-------- Record set --------

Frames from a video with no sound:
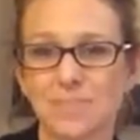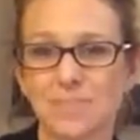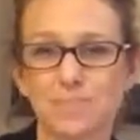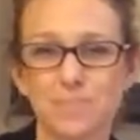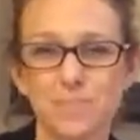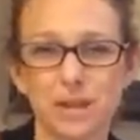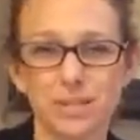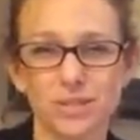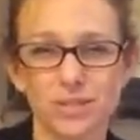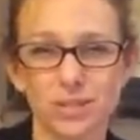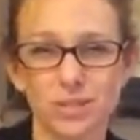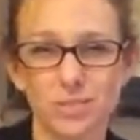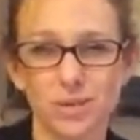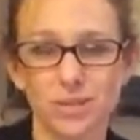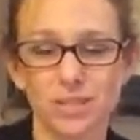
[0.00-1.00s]
I bet your
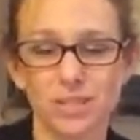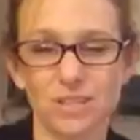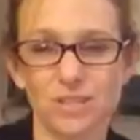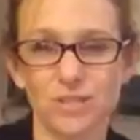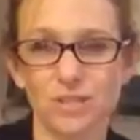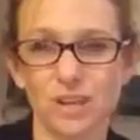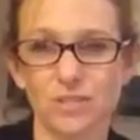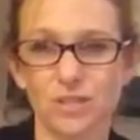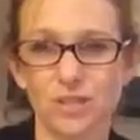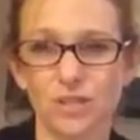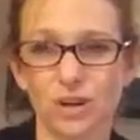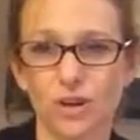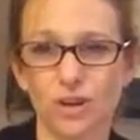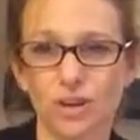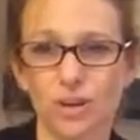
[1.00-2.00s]
smart teachers have a
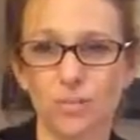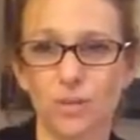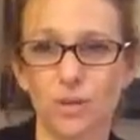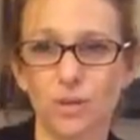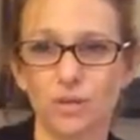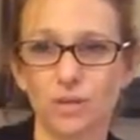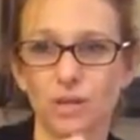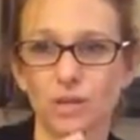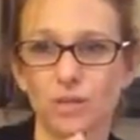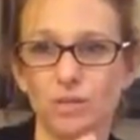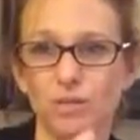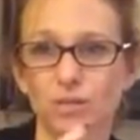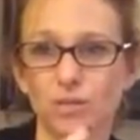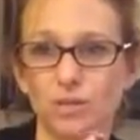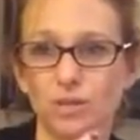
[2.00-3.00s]
chart up where you could
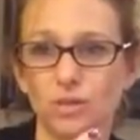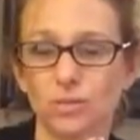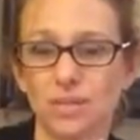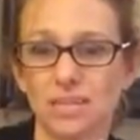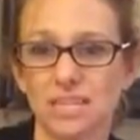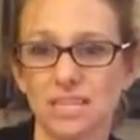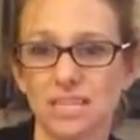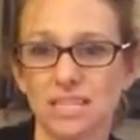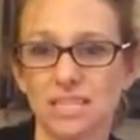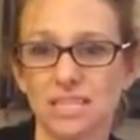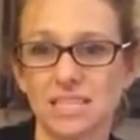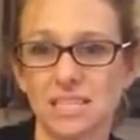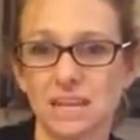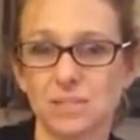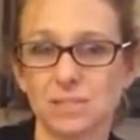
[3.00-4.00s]
use those 3
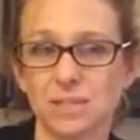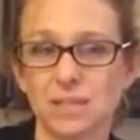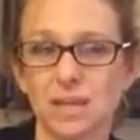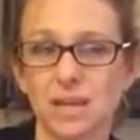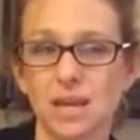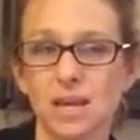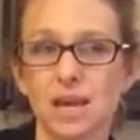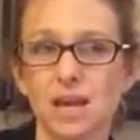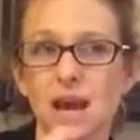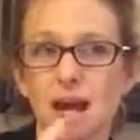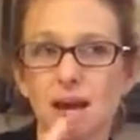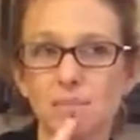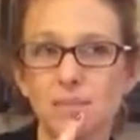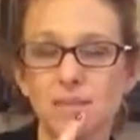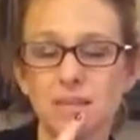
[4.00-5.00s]
sentence stems.
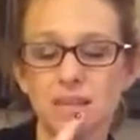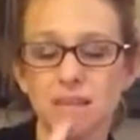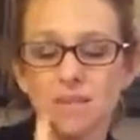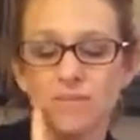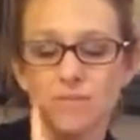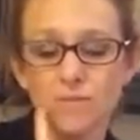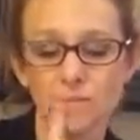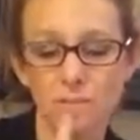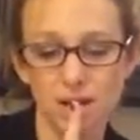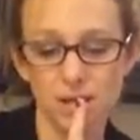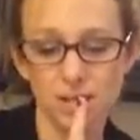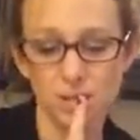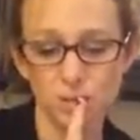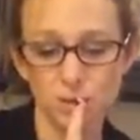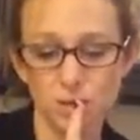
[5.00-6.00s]
I'm thinking for
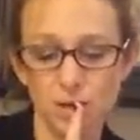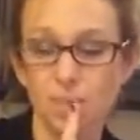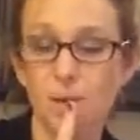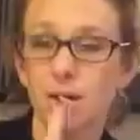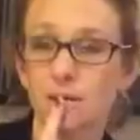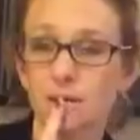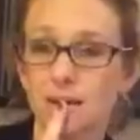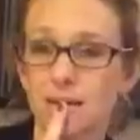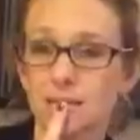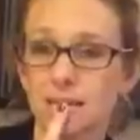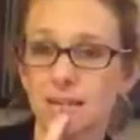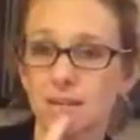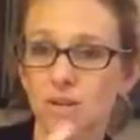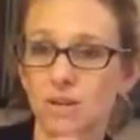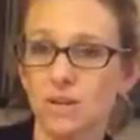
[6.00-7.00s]
my story about
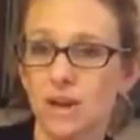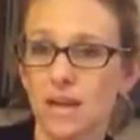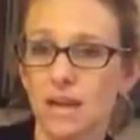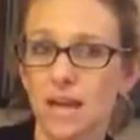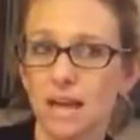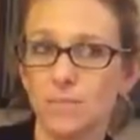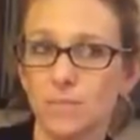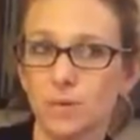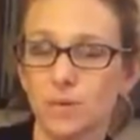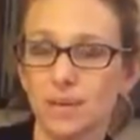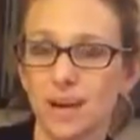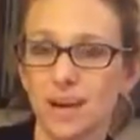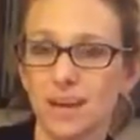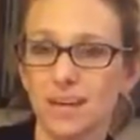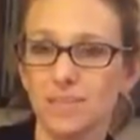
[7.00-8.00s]
Tanner and Ember
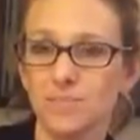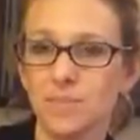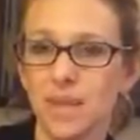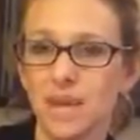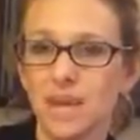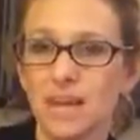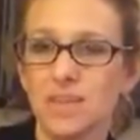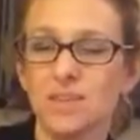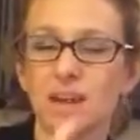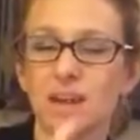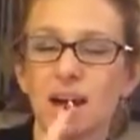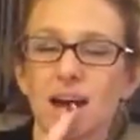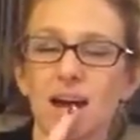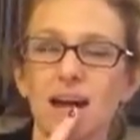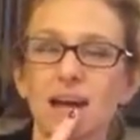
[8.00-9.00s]
and I, that
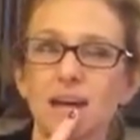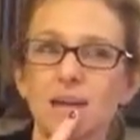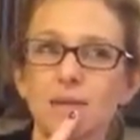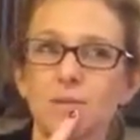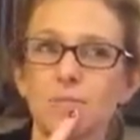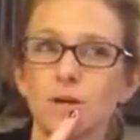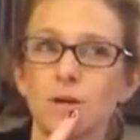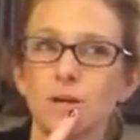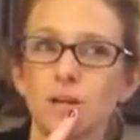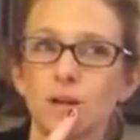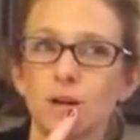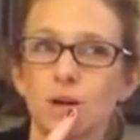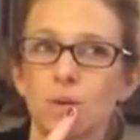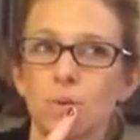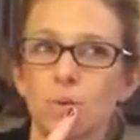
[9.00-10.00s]
I'm going to
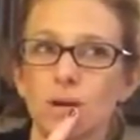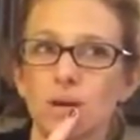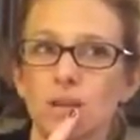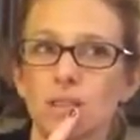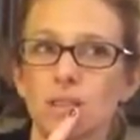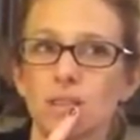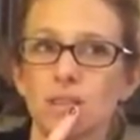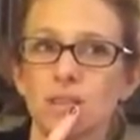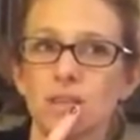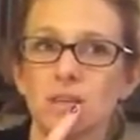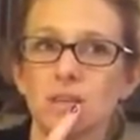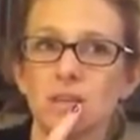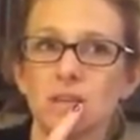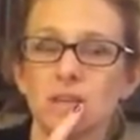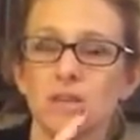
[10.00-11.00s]
go with
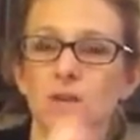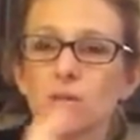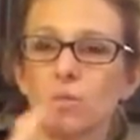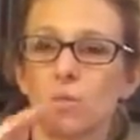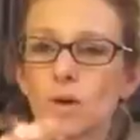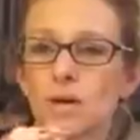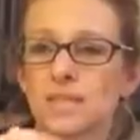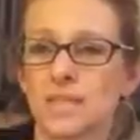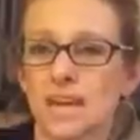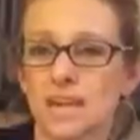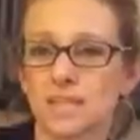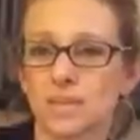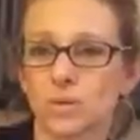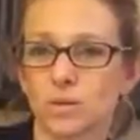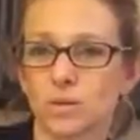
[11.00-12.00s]
the
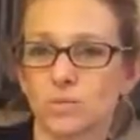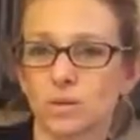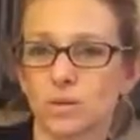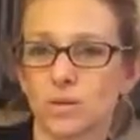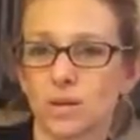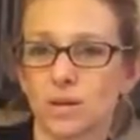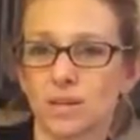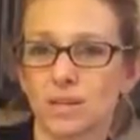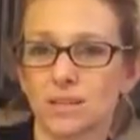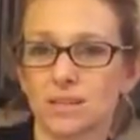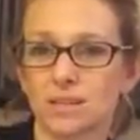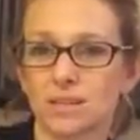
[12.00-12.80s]
one-day sort of story.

--------

- **What to produce**
Only the lines from the line with "[7.00-8.00s]" to the end of the records should be repeated, exactly and without pictures.

- **Finished task**
[7.00-8.00s]
Tanner and Ember
[8.00-9.00s]
and I, that
[9.00-10.00s]
I'm going to
[10.00-11.00s]
go with
[11.00-12.00s]
the
[12.00-12.80s]
one-day sort of story.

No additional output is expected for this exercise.